Mental illness is a problem of critical scope in Cambodia, but many obstacles remain to helping the nation’s mentally ill, health authorities said at a conference last week.
Dealing with mental illness is difficult for doctors with conventional medical training because the symptoms are not as clear, said Dr Ka Sunbaunat, director general of the national mental health service, at the opening of a conference on plans for national mental health initiatives.
But in Cambodia, decades of civil war have left the population traumatized, making mental health a dire problem.
“After living through war, people develop chronic mental illness, and when they become parents their illness affects the next generation that never directly experienced [the trauma of war],” said Mam Bun Heng, secretary of state in the Ministry of Health.
The conference, which took place Thursday and Friday, examined the many obstacles to improving mental health in Cambodia. The participants—more than 80 psychiatrists and NGO workers from across the country—issued an urgent recommendation Friday: An appeal to the Ministry of Health to make mental health a priority and draft a national mental health plan.

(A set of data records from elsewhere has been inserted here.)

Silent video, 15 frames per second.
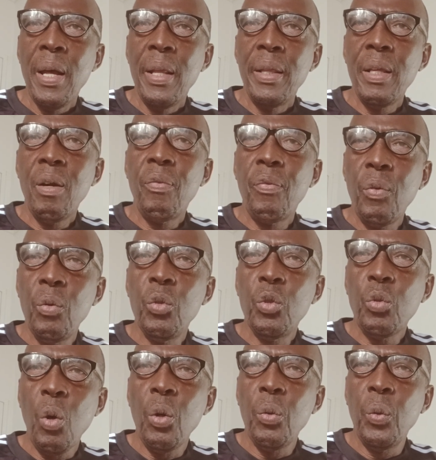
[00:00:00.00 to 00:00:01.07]
The full
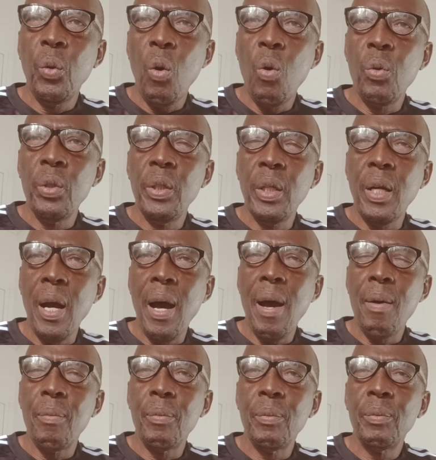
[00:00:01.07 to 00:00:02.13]
story will only
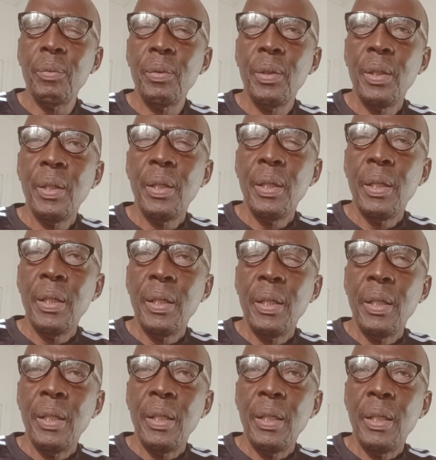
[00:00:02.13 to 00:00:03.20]
come
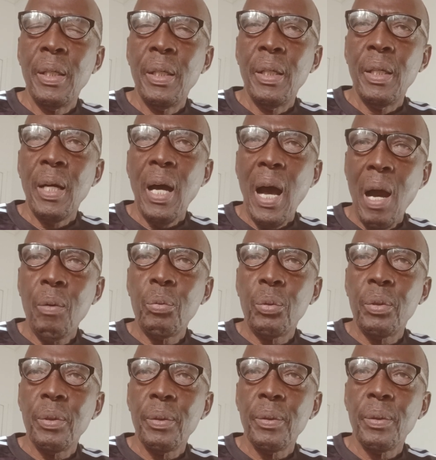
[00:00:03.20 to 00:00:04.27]

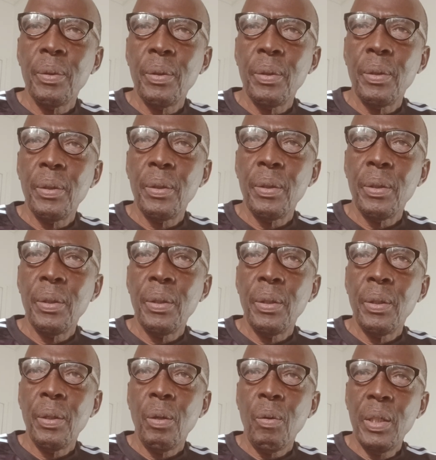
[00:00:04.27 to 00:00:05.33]
out
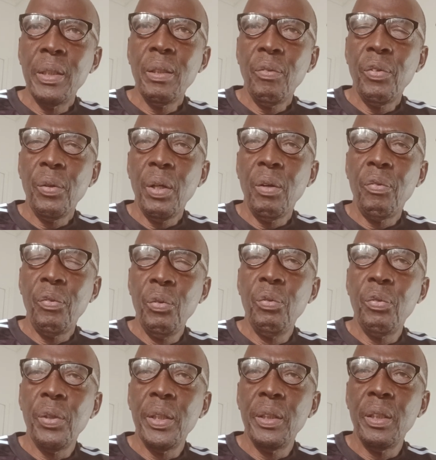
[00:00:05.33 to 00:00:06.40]
once a full
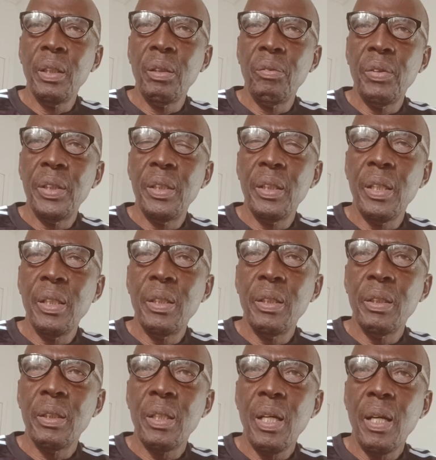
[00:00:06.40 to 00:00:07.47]
forensic investigation
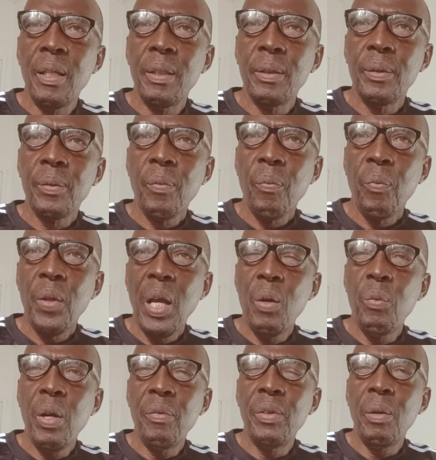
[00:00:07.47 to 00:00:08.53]
is done. And
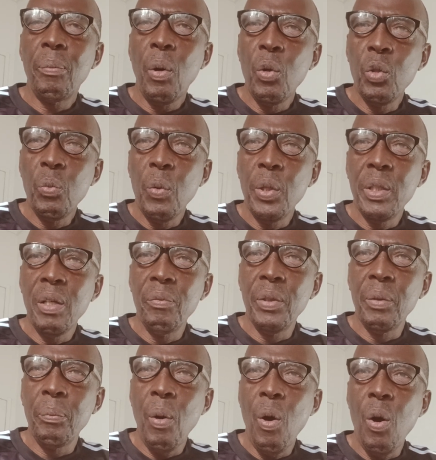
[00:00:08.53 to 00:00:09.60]
we have the post-mortem
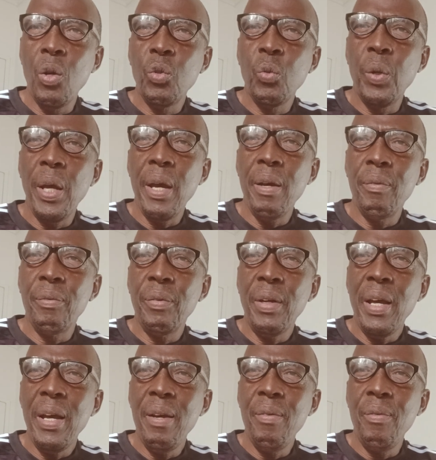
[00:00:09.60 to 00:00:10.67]
reports, we have
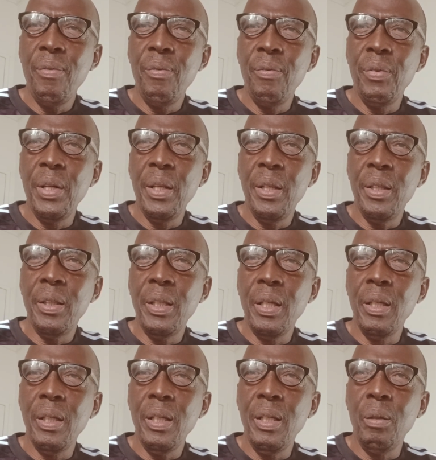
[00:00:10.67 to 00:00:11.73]

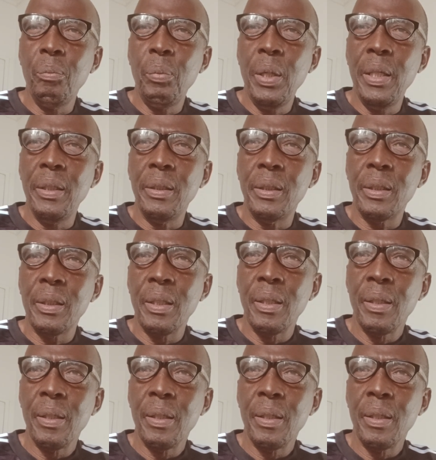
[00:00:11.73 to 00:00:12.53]
everything in place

One of the most formidable obstacles facing Cambodia’s mentally ill today is a pervasive stigma on mental illness. “Mental illness is not craziness. We shouldn’t be afraid of [mentally ill people]—we have to take care of them,” Ka Sunbaunat said.
In addition, among Cambodia’s largely rural population, few people are aware of mental illness. Ninety percent of mentally ill Cambodians don’t go to psychiatrists—they go to physicians, then resort to traditional healers when that doesn’t work, he said.
The mentally ill need specialized attention from psychiatrists, he said. “It is necessary to understand the connection between the body and the mind; the symptoms are there, but [it is] not a physical pathology,” he said.
Public mental health services currently exist in 10 of Cambodia’s provinces and municipalities.